Pemerintah juga memperkuat kolaborasi dengan sektor swasta serta melakukan branding dan promosi global agar KEK Indonesia dikenal sebagai destinasi investasi yang menarik dan berdaya saing.
Bagaimana memastikan manfaat KEK tidak hanya dirasakan investor besar, tapi juga memberi ruang bagi UMKM lokal, tenaga kerja lokal, serta pendidikan vokasi di sekitar kawasan?
Strateginya adalah menjadikan KEK sebagai ekosistem ekonomi yang inklusif. Pertama, melalui keterlibatan UMKM lokal seperti meningkatnya permintaan terhadap usaha rumah kos, warung makan, jasa transportasi, hingga toko ritel dan layanan kecil lain di sekitar kawasan.
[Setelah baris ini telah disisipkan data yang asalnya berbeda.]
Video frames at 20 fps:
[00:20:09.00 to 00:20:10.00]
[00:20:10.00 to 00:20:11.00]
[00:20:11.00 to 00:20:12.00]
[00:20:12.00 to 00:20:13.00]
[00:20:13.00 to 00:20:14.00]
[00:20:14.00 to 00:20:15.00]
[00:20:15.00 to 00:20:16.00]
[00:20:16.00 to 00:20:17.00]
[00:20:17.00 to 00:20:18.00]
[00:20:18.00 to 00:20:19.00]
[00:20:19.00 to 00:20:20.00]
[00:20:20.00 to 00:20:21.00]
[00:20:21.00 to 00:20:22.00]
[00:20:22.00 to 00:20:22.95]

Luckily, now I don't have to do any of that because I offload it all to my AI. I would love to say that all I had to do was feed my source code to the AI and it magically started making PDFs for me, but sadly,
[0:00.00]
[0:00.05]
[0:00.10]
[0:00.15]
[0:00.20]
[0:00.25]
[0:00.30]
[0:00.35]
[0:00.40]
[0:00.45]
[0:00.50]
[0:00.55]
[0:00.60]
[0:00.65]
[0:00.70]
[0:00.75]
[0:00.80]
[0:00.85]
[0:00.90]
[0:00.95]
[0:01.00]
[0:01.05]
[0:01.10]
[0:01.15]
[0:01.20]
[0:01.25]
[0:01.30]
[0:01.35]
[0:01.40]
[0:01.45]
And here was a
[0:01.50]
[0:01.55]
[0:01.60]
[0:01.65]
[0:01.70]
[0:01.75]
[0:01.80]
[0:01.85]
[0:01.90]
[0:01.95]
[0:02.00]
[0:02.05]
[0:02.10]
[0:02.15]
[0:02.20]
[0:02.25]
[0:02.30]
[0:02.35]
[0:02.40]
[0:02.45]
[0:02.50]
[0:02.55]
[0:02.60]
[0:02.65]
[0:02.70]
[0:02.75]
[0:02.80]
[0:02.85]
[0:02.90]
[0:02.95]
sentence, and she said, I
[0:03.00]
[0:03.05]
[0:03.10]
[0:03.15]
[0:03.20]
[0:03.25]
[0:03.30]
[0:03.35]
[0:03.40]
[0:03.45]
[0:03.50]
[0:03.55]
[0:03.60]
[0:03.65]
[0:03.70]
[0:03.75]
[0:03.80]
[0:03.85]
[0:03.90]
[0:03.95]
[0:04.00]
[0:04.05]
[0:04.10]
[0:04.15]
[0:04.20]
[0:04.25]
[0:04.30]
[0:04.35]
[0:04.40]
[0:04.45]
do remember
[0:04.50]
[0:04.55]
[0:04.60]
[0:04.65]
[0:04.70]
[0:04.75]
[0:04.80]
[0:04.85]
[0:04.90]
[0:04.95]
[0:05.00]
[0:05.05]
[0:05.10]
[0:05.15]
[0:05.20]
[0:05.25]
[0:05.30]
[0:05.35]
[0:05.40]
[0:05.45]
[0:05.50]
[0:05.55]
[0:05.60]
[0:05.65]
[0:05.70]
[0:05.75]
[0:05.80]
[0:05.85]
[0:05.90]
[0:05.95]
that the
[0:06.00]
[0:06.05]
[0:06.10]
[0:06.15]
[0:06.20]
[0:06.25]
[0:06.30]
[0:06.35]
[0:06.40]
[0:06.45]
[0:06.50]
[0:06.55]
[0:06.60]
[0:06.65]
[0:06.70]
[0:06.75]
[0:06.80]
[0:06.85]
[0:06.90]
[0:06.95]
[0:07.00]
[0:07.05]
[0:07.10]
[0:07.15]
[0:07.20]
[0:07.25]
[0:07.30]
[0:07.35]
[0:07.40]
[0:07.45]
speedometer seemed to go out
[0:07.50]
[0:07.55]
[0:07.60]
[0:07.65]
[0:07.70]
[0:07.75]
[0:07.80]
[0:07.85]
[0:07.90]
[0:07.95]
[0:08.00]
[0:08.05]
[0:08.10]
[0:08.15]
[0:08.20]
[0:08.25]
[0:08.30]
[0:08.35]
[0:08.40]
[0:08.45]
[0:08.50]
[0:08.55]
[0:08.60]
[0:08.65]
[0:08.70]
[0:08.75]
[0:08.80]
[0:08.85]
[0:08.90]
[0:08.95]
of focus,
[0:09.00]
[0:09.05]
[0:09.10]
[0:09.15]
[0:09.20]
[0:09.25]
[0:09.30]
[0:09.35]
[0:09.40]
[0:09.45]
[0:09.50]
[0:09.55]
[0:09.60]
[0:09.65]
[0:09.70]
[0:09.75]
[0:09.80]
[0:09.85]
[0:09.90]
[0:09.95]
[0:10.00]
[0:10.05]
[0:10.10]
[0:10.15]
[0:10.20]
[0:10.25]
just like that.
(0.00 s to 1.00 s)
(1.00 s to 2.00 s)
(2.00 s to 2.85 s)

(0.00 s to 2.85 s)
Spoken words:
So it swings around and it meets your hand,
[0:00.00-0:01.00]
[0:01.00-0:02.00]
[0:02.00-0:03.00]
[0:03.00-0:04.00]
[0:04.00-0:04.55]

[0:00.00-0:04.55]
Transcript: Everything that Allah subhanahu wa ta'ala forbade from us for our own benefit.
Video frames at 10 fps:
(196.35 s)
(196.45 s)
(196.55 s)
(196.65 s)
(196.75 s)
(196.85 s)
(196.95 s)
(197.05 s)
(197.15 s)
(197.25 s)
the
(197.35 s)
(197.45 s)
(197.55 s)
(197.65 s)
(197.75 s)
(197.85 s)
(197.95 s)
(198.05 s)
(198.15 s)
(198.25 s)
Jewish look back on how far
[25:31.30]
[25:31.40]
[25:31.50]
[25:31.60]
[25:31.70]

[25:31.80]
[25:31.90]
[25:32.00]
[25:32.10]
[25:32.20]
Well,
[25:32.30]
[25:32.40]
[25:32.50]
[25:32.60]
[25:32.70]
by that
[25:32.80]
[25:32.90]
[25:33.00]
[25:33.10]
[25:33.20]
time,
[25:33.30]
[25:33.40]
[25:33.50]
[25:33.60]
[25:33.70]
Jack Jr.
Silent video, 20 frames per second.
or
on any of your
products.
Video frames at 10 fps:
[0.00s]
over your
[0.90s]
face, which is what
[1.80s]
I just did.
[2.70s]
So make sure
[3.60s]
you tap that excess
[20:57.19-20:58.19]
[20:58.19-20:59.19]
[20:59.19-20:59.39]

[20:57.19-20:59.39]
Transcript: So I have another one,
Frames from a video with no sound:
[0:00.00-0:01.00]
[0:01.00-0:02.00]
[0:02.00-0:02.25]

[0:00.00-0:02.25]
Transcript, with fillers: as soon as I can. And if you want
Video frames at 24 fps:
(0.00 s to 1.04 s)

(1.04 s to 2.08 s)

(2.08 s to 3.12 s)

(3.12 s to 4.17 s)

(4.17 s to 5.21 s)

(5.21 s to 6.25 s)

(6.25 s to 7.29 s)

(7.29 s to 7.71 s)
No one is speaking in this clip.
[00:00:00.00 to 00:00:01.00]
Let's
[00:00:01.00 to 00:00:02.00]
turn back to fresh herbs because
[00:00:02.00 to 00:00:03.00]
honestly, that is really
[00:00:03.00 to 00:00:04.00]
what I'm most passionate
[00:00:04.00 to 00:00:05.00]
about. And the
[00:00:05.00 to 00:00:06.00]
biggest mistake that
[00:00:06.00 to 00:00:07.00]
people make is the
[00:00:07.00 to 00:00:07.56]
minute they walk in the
Semua ini menumbuhkan ekonomi lokal secara nyata.
Kedua, pemerintah mendorong penggunaan tenaga kerja lokal melalui kerjasama antara pengelola KEK, dinas ketenagakerjaan, dan lembaga pelatihan, sehingga kebutuhan industri dapat diisi oleh SDM dari daerah sekitar.
Ketiga, dilakukan link and match dengan pendidikan vokasi, agar kurikulum dan pelatihan yang diberikan sesuai dengan kebutuhan industri di KEK.
Apakah pendekatan itu sudah dilakukan, apakah ada hasil signifikan?
Dengan pendekatan ini, KEK tidak hanya menjadi pusat investasi besar, tapi juga menjadi penggerak ekonomi daerah, membuka peluang usaha baru, meningkatkan kesejahteraan masyarakat sekitar, dan membangun kemandirian ekonomi lokal yang berkelanjutan. Sementara itu, dengan pengembangan dan pengelolaan KEK, secara akumulatif hingga semester I–2025, KEK berhasil menyerap 187.376 tenaga kerja.